Please return the full listing below without altering anything.

========================================

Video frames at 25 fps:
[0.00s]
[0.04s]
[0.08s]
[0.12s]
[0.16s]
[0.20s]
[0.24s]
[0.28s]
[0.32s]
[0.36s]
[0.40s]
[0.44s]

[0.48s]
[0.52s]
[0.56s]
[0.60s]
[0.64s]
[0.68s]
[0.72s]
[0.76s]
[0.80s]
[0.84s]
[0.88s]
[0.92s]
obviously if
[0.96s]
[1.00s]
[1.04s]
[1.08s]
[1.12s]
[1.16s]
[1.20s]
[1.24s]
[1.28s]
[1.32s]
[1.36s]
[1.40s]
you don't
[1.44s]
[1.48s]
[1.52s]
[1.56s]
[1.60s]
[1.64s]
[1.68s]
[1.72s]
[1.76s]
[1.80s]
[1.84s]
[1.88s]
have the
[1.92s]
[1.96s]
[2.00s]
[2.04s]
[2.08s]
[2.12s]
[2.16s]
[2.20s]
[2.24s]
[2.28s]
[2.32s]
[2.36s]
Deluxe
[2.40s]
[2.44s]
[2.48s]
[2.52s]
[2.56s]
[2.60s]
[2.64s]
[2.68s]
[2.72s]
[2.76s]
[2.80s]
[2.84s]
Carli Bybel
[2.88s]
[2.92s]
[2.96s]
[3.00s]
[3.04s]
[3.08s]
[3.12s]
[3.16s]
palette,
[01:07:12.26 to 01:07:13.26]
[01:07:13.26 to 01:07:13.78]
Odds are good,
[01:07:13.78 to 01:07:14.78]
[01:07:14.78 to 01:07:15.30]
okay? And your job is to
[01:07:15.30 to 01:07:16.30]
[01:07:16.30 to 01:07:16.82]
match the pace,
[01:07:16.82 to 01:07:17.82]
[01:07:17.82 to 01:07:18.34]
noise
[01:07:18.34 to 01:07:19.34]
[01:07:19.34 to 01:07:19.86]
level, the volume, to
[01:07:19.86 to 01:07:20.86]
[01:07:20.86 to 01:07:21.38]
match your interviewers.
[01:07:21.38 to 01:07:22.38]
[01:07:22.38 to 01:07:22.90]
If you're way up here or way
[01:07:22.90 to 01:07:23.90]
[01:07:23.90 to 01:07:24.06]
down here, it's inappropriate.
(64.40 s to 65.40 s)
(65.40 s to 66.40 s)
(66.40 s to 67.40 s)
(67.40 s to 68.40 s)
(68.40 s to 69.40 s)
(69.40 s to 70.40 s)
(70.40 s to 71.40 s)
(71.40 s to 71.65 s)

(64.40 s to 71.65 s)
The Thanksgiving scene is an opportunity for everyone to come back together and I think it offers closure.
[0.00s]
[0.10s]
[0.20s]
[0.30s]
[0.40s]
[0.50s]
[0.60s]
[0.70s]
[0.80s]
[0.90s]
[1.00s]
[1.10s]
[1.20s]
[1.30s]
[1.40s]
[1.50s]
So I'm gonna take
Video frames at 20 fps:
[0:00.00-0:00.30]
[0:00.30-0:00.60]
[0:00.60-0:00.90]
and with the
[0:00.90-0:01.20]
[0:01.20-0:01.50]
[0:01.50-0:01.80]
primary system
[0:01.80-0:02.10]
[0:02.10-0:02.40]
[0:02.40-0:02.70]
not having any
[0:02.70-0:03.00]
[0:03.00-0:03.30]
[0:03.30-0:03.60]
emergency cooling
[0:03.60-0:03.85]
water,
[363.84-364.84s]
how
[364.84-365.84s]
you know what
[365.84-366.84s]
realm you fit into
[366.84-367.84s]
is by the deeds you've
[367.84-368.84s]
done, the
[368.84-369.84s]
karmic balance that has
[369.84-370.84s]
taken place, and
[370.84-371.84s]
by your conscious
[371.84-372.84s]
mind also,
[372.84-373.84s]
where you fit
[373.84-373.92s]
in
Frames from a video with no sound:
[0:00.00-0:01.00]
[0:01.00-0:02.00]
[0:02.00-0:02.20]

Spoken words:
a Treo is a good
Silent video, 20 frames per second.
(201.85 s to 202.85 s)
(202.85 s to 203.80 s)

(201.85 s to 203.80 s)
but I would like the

========================================

* [SOLUTION]:
Video frames at 25 fps:
[0.00s]
[0.04s]
[0.08s]
[0.12s]
[0.16s]
[0.20s]
[0.24s]
[0.28s]
[0.32s]
[0.36s]
[0.40s]
[0.44s]

[0.48s]
[0.52s]
[0.56s]
[0.60s]
[0.64s]
[0.68s]
[0.72s]
[0.76s]
[0.80s]
[0.84s]
[0.88s]
[0.92s]
obviously if
[0.96s]
[1.00s]
[1.04s]
[1.08s]
[1.12s]
[1.16s]
[1.20s]
[1.24s]
[1.28s]
[1.32s]
[1.36s]
[1.40s]
you don't
[1.44s]
[1.48s]
[1.52s]
[1.56s]
[1.60s]
[1.64s]
[1.68s]
[1.72s]
[1.76s]
[1.80s]
[1.84s]
[1.88s]
have the
[1.92s]
[1.96s]
[2.00s]
[2.04s]
[2.08s]
[2.12s]
[2.16s]
[2.20s]
[2.24s]
[2.28s]
[2.32s]
[2.36s]
Deluxe
[2.40s]
[2.44s]
[2.48s]
[2.52s]
[2.56s]
[2.60s]
[2.64s]
[2.68s]
[2.72s]
[2.76s]
[2.80s]
[2.84s]
Carli Bybel
[2.88s]
[2.92s]
[2.96s]
[3.00s]
[3.04s]
[3.08s]
[3.12s]
[3.16s]
palette,
[01:07:12.26 to 01:07:13.26]
[01:07:13.26 to 01:07:13.78]
Odds are good,
[01:07:13.78 to 01:07:14.78]
[01:07:14.78 to 01:07:15.30]
okay? And your job is to
[01:07:15.30 to 01:07:16.30]
[01:07:16.30 to 01:07:16.82]
match the pace,
[01:07:16.82 to 01:07:17.82]
[01:07:17.82 to 01:07:18.34]
noise
[01:07:18.34 to 01:07:19.34]
[01:07:19.34 to 01:07:19.86]
level, the volume, to
[01:07:19.86 to 01:07:20.86]
[01:07:20.86 to 01:07:21.38]
match your interviewers.
[01:07:21.38 to 01:07:22.38]
[01:07:22.38 to 01:07:22.90]
If you're way up here or way
[01:07:22.90 to 01:07:23.90]
[01:07:23.90 to 01:07:24.06]
down here, it's inappropriate.
(64.40 s to 65.40 s)
(65.40 s to 66.40 s)
(66.40 s to 67.40 s)
(67.40 s to 68.40 s)
(68.40 s to 69.40 s)
(69.40 s to 70.40 s)
(70.40 s to 71.40 s)
(71.40 s to 71.65 s)

(64.40 s to 71.65 s)
The Thanksgiving scene is an opportunity for everyone to come back together and I think it offers closure.
[0.00s]
[0.10s]
[0.20s]
[0.30s]
[0.40s]
[0.50s]
[0.60s]
[0.70s]
[0.80s]
[0.90s]
[1.00s]
[1.10s]
[1.20s]
[1.30s]
[1.40s]
[1.50s]
So I'm gonna take
Video frames at 20 fps:
[0:00.00-0:00.30]
[0:00.30-0:00.60]
[0:00.60-0:00.90]
and with the
[0:00.90-0:01.20]
[0:01.20-0:01.50]
[0:01.50-0:01.80]
primary system
[0:01.80-0:02.10]
[0:02.10-0:02.40]
[0:02.40-0:02.70]
not having any
[0:02.70-0:03.00]
[0:03.00-0:03.30]
[0:03.30-0:03.60]
emergency cooling
[0:03.60-0:03.85]
water,
[363.84-364.84s]
how
[364.84-365.84s]
you know what
[365.84-366.84s]
realm you fit into
[366.84-367.84s]
is by the deeds you've
[367.84-368.84s]
done, the
[368.84-369.84s]
karmic balance that has
[369.84-370.84s]
taken place, and
[370.84-371.84s]
by your conscious
[371.84-372.84s]
mind also,
[372.84-373.84s]
where you fit
[373.84-373.92s]
in
Frames from a video with no sound:
[0:00.00-0:01.00]
[0:01.00-0:02.00]
[0:02.00-0:02.20]

Spoken words:
a Treo is a good
Silent video, 20 frames per second.
(201.85 s to 202.85 s)
(202.85 s to 203.80 s)

(201.85 s to 203.80 s)
but I would like the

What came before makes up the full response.